[Data entries]
--- START ---

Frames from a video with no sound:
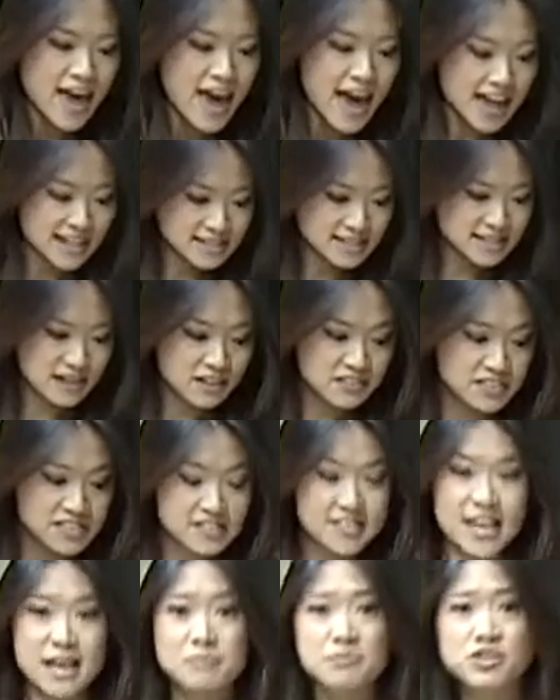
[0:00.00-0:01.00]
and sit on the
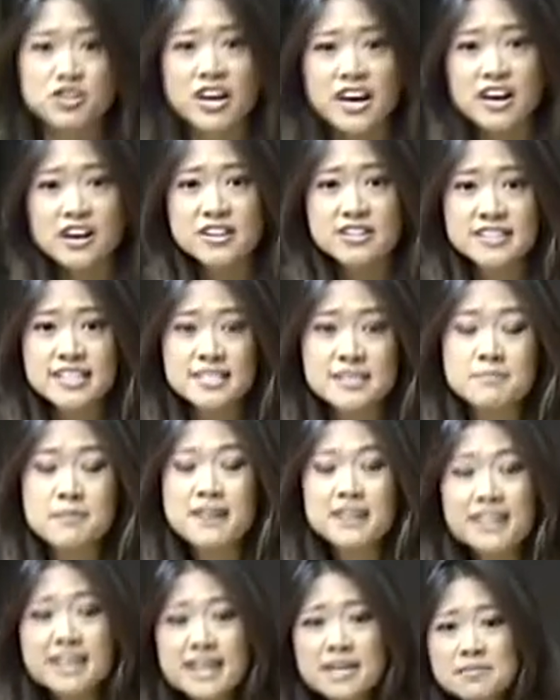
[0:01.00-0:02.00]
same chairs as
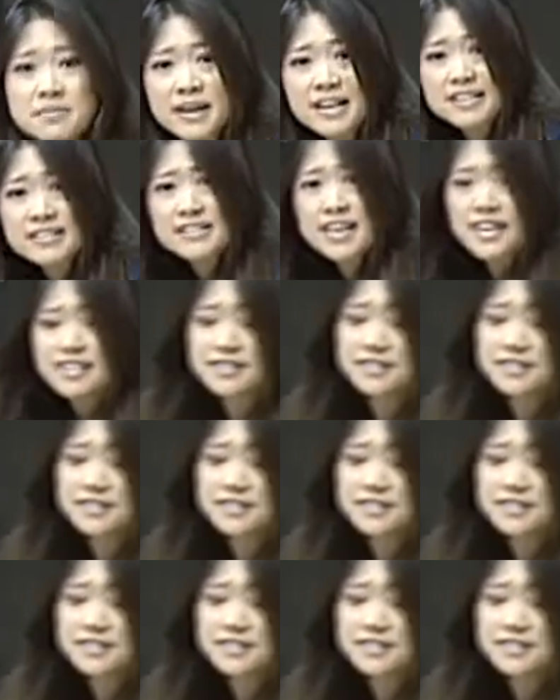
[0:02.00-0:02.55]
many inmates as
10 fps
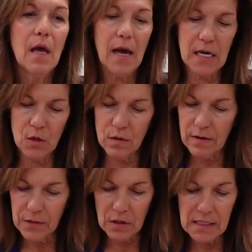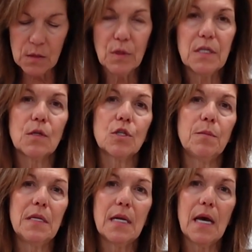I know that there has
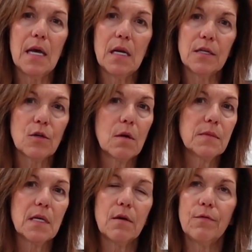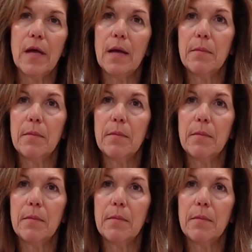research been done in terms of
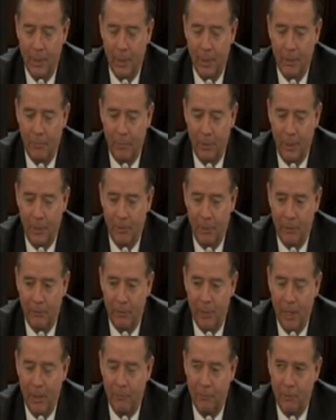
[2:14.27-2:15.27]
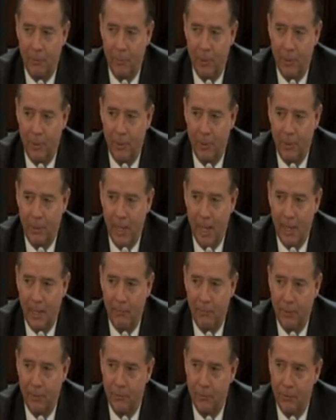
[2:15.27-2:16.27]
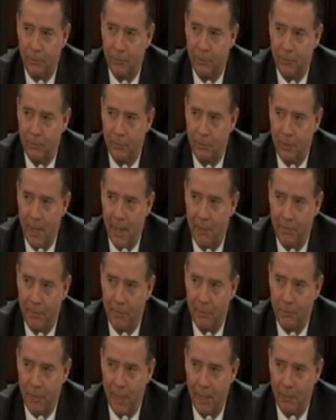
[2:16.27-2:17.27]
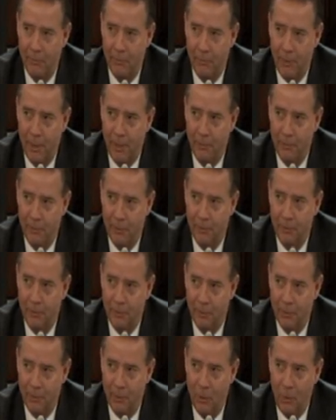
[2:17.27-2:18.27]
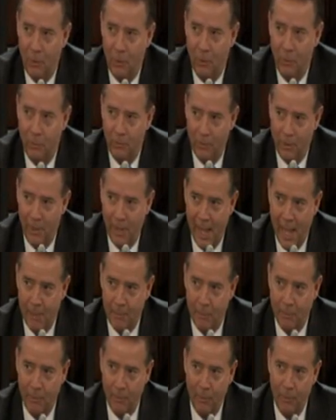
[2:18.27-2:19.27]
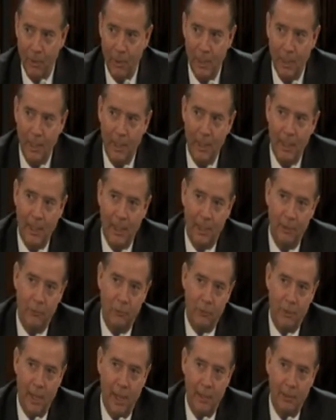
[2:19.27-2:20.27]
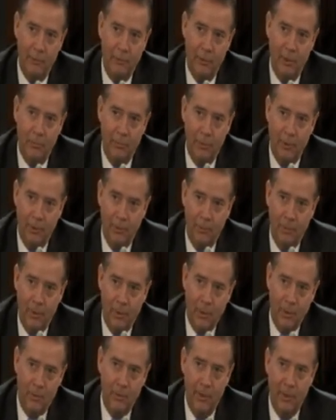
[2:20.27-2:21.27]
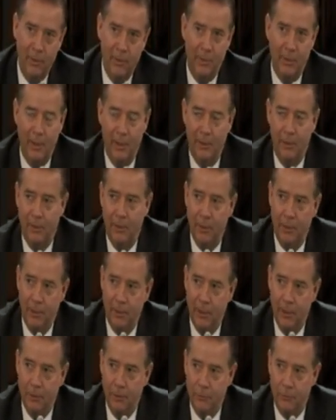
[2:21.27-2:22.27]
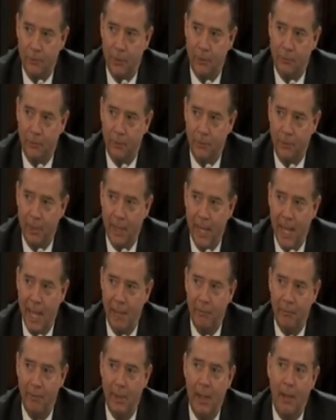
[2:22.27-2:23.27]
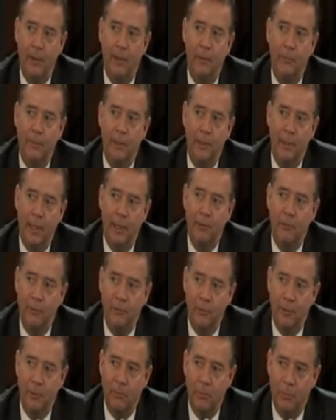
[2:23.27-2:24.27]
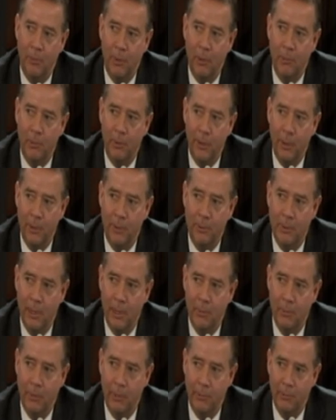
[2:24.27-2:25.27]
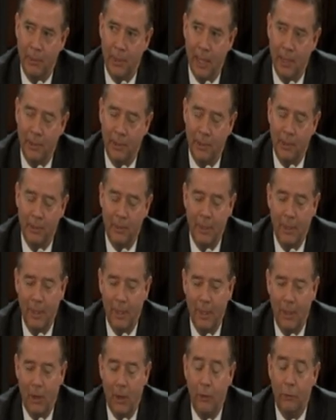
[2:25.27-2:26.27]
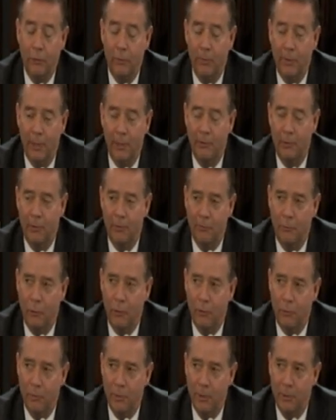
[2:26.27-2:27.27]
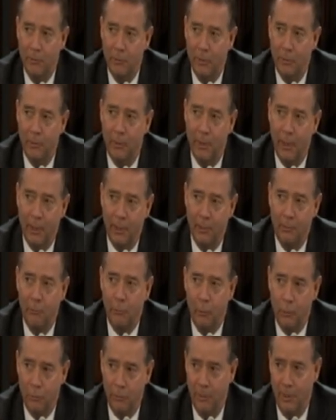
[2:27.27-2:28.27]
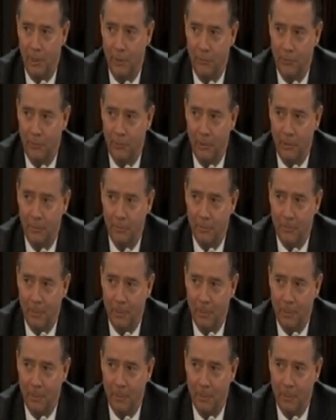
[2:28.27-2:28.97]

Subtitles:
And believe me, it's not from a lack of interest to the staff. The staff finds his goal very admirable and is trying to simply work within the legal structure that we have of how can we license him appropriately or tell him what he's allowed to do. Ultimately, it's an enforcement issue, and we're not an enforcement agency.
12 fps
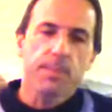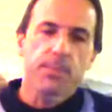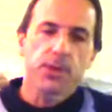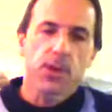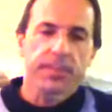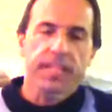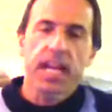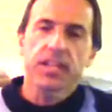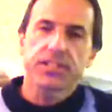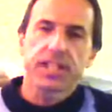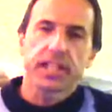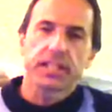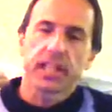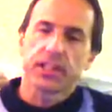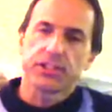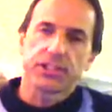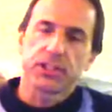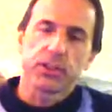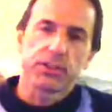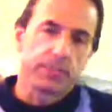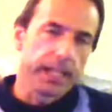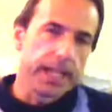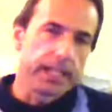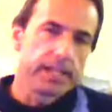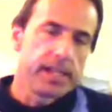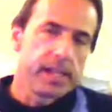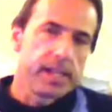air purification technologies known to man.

--- END ---

Your answer should consist of the lines above between those holding "[0:02.00-0:02.55]" and "[2:28.27-2:28.97]", inclusive, reproduced word for word and without pictures.

## EXERCISE ANSWER
[0:02.00-0:02.55]
many inmates as
10 fps
I know that there has
research been done in terms of
[2:14.27-2:15.27]
[2:15.27-2:16.27]
[2:16.27-2:17.27]
[2:17.27-2:18.27]
[2:18.27-2:19.27]
[2:19.27-2:20.27]
[2:20.27-2:21.27]
[2:21.27-2:22.27]
[2:22.27-2:23.27]
[2:23.27-2:24.27]
[2:24.27-2:25.27]
[2:25.27-2:26.27]
[2:26.27-2:27.27]
[2:27.27-2:28.27]
[2:28.27-2:28.97]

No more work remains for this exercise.